Monday, March 22, 2010

"Echoes from the Hills"

“I’m a long ways from home, and that blue mountain dome, still I hear the echoes from the hills.” My father’s favorite song from my childhood. It seemed that every time we got in the car, he’d comment on those beautiful hills and launch into song. It’s an old folk song you can find on youtube now, by the Elderly Brothers, no kidding, you’ll be showing your age if you get the second pun in that one.

I grew up in the hills. We picnicked at the Pocket: mayonnaise and white bread sandwiches with pork ‘n beans on the side. I never like beans until then and they’ve never tasted as good since! We camped in Blue Ridge and hung snake skins from the trees. We always went for Sunday rides in the “mountains” when the laurel began to bloom. Rides were a treat for a generation not raised buckled into carseats and chauffered from one activity to another. Going for a drive meant getting to hang our heads out the windows like only dogs get to do now, and an occasional 11-year old boy allowed to be wild. We would pluck the blossoms from the trees and daddy would place them in his handkerchief (always with him, another dying custom) and crush them so we could smell them all the way home.

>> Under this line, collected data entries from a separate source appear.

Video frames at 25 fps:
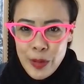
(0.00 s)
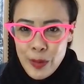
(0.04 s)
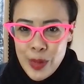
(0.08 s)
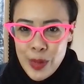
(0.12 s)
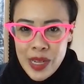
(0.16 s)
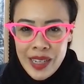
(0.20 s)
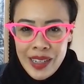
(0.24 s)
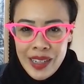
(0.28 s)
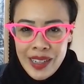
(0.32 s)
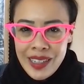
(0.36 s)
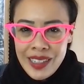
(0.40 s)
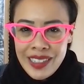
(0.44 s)

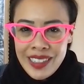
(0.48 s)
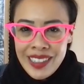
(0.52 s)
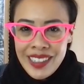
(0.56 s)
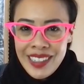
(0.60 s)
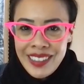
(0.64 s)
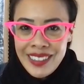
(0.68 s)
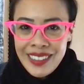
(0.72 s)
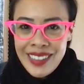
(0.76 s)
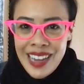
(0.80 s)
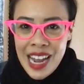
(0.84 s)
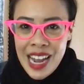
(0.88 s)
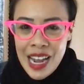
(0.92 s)
being
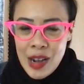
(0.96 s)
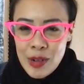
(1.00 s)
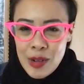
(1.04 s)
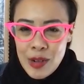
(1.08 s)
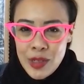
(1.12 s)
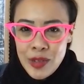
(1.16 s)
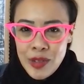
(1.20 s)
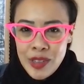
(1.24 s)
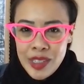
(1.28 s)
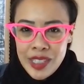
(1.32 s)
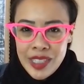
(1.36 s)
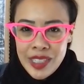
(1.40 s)

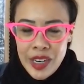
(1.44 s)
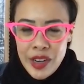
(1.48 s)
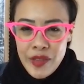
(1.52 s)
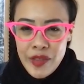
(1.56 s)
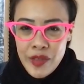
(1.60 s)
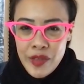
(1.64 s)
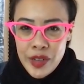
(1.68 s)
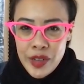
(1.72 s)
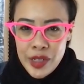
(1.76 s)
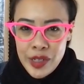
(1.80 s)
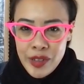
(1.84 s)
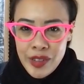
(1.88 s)
in-house, doing
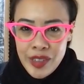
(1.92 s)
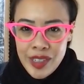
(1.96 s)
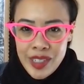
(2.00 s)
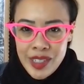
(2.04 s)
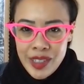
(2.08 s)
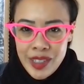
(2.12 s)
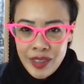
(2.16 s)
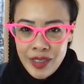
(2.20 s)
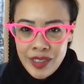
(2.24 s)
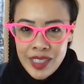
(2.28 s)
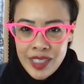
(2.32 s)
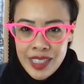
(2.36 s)
done-for-you
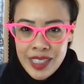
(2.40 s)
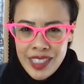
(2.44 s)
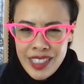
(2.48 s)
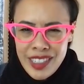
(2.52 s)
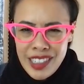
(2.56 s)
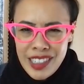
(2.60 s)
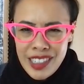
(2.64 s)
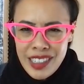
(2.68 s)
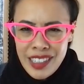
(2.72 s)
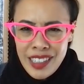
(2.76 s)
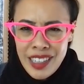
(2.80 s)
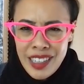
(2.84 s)
consulting
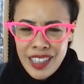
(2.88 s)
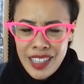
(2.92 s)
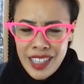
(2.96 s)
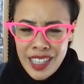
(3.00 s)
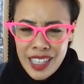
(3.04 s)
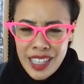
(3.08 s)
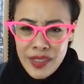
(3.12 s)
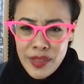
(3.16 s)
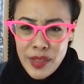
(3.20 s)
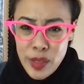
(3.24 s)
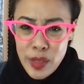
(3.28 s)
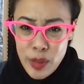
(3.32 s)
is like
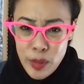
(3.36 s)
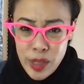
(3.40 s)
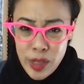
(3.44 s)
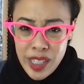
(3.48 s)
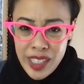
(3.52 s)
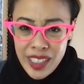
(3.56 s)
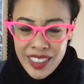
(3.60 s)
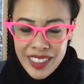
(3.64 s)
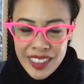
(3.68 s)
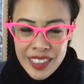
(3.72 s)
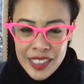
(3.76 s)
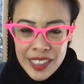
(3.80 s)
kind of
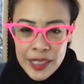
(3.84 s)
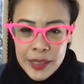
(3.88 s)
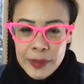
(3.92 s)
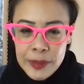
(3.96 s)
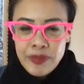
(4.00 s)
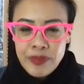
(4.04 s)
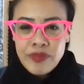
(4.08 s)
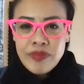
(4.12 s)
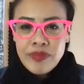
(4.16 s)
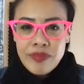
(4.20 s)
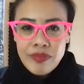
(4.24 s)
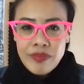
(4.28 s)
annoying.
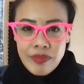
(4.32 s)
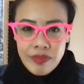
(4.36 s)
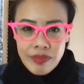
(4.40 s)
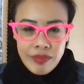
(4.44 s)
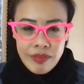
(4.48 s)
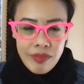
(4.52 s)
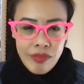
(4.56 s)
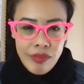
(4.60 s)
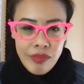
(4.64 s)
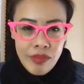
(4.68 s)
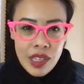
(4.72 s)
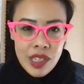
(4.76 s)

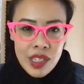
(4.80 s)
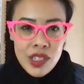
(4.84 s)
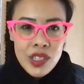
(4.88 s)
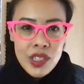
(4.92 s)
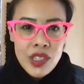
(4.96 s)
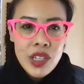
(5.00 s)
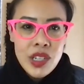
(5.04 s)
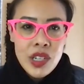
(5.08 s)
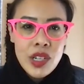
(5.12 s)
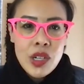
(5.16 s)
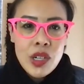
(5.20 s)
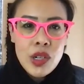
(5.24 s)

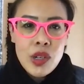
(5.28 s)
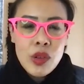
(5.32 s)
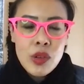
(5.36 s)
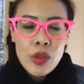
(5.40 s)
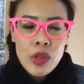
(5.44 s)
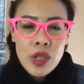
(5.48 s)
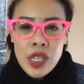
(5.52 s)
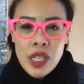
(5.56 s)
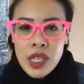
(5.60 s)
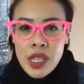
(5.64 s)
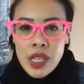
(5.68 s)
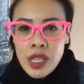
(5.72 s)
So
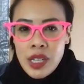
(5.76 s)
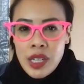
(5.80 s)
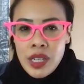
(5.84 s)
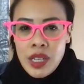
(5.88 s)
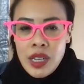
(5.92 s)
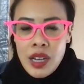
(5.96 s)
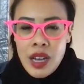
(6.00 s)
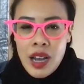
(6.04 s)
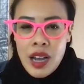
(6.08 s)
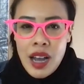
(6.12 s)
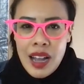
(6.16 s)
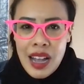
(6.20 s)

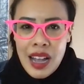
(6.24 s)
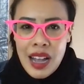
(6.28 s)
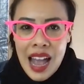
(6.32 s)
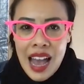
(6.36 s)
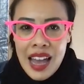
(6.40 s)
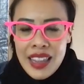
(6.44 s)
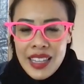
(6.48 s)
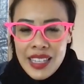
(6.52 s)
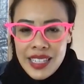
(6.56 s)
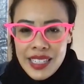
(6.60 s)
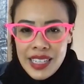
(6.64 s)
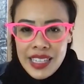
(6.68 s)
I
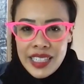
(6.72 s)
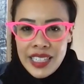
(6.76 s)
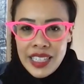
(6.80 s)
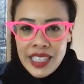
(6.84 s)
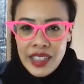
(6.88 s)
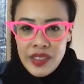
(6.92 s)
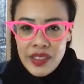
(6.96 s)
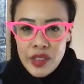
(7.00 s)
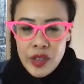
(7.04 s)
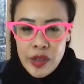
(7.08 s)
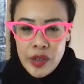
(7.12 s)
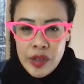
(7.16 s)
had this
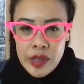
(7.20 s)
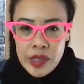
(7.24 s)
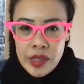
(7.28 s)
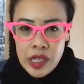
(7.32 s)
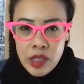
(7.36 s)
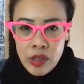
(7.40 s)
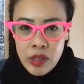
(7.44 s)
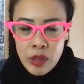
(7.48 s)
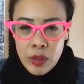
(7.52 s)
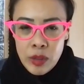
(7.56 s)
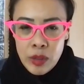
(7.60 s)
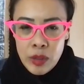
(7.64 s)
idea of doing a
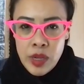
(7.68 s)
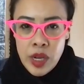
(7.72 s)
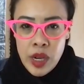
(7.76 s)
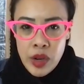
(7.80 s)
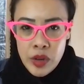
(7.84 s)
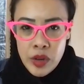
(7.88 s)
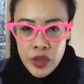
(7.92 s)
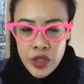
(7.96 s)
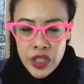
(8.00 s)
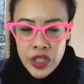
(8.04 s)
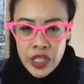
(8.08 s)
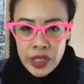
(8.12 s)
group
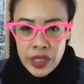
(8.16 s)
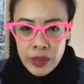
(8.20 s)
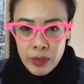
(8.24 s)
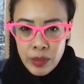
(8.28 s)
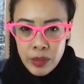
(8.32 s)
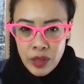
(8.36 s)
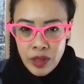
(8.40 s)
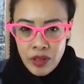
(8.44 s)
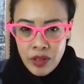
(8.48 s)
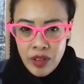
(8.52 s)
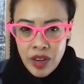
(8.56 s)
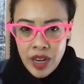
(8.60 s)
coaching
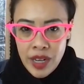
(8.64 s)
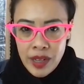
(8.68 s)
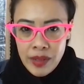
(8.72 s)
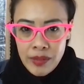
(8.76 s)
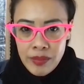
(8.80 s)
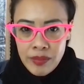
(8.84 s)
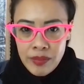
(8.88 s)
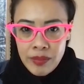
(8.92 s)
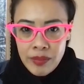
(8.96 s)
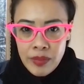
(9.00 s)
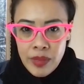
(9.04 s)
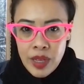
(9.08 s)
program,
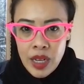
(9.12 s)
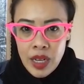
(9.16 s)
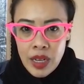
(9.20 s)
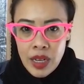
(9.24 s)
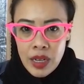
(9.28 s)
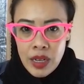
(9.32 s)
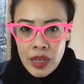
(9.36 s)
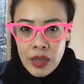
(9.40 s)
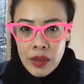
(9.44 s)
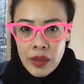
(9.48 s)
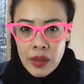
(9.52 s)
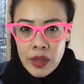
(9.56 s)

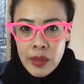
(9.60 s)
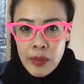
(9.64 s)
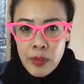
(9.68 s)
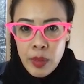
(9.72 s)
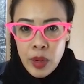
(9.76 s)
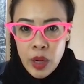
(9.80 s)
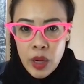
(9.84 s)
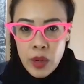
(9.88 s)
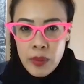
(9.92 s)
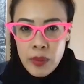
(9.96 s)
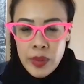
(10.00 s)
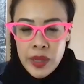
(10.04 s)
uh, in
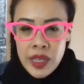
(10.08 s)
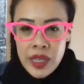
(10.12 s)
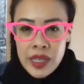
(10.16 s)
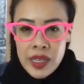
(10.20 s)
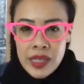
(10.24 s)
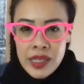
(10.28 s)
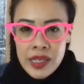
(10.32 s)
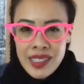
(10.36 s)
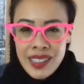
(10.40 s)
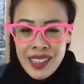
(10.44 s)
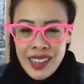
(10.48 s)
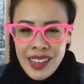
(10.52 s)
part
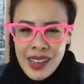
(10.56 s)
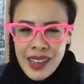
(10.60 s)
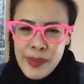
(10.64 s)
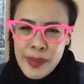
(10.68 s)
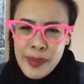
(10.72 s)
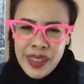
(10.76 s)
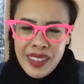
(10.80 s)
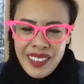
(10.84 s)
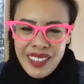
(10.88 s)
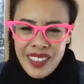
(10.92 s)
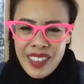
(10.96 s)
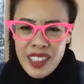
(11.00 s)
because, I
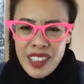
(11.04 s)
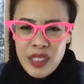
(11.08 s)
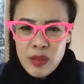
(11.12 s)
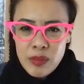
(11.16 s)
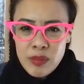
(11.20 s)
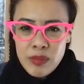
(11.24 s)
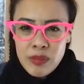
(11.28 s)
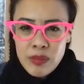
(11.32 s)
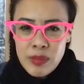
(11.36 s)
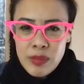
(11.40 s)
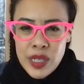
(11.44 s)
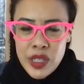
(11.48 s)
mean, you know,
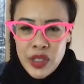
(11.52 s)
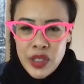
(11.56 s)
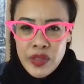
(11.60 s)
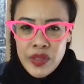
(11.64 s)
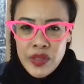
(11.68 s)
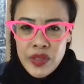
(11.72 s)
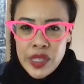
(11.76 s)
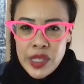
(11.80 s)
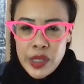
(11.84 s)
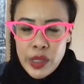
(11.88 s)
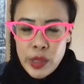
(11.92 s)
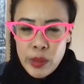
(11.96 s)
my
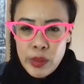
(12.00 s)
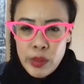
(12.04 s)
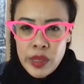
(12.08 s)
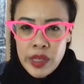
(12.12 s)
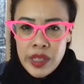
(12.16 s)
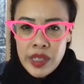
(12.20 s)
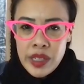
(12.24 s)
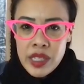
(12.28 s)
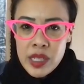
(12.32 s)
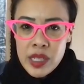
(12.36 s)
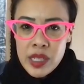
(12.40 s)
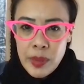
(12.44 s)
services are
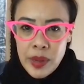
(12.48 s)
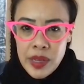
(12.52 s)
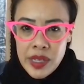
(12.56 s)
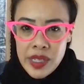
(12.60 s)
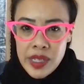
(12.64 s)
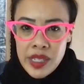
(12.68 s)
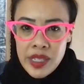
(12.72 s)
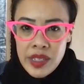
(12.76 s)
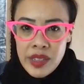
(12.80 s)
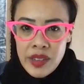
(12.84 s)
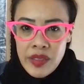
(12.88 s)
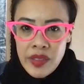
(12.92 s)
pretty
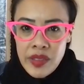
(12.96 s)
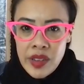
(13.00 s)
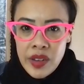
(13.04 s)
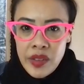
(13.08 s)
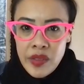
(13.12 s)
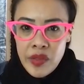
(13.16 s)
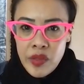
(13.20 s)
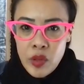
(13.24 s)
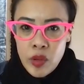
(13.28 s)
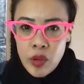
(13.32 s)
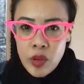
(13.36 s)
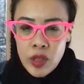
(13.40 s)
expensive,
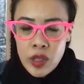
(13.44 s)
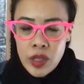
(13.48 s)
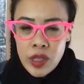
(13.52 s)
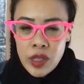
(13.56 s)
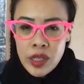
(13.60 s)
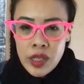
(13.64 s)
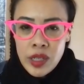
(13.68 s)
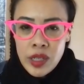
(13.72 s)
and for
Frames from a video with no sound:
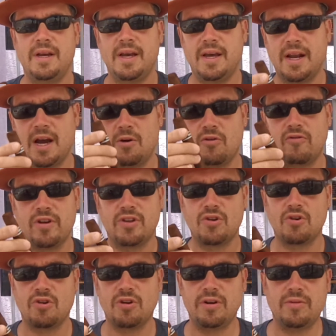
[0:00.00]
And I will
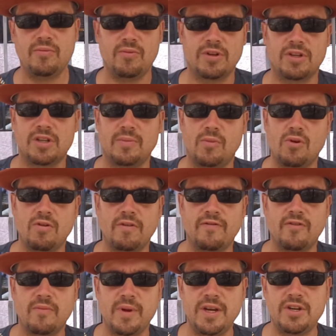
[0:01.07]
return with some more
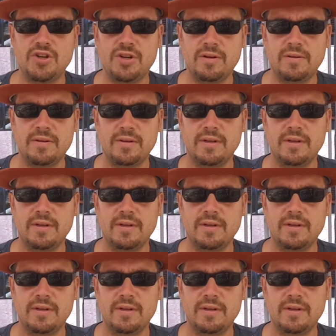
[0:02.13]
information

I know I’m not alone in longing for my childhood home. Many of us grew up exclaiming, “I can’t wait to get out of here.” It’s the call of the wild, the vision quest, the rites of passage so missing from our modern times. I had to break out, get away from this hick town, see the world. But, everywhere I went, I found myself longing for the smell of red Georgia clay, the sound of crickets and katydids, the feel of warm humid southern nights.

The first time I left was for the West Coast. In 1977 in Oregon, it was the year of the drought. I enjoyed an Oregon like no other, beautiful sunny days with a crisp breeze blowing off the Pacific Ocean. So, after that year, there was no going back, that Oregon was gone. It rains daily now.

Next stop Cali. Life in the fast lane left no time for chit chat in Silicon Valley. It was hard to find Prince Charming when he was barreling down the coastal highway in his “Beamer” doing 90 to nothing or stuck in traffic jams that made Atlanta traffic look like a walk in the park, if you don’t mind a slightly-mixed metaphor. The weather forecast was “another day in Paradise” which, quite frankly got boring after a while. And earthquakes aren’t nearly as predictable as tornadoes! There is no southern hospitality in southern California. And, when you are raised on it, nothing else will suffice.

In Utah, it was so dry, in southern colloquial lingo: spit would dry before it hit the ground. My tears would dry long before they finished their run down the contours of my face. I packed it up and came home. After thirty years gone, there was no band playing at the airport, no crowds to herald their joy at my return, but my heart is at peace now, no longer do I roam… I’m home. I no longer have to struggle to remember what the air feels like, or how the honeysuckle smells, or how katydids, crickets and july flies sound, I only have to sit on my porch. They are the only welcome home I need.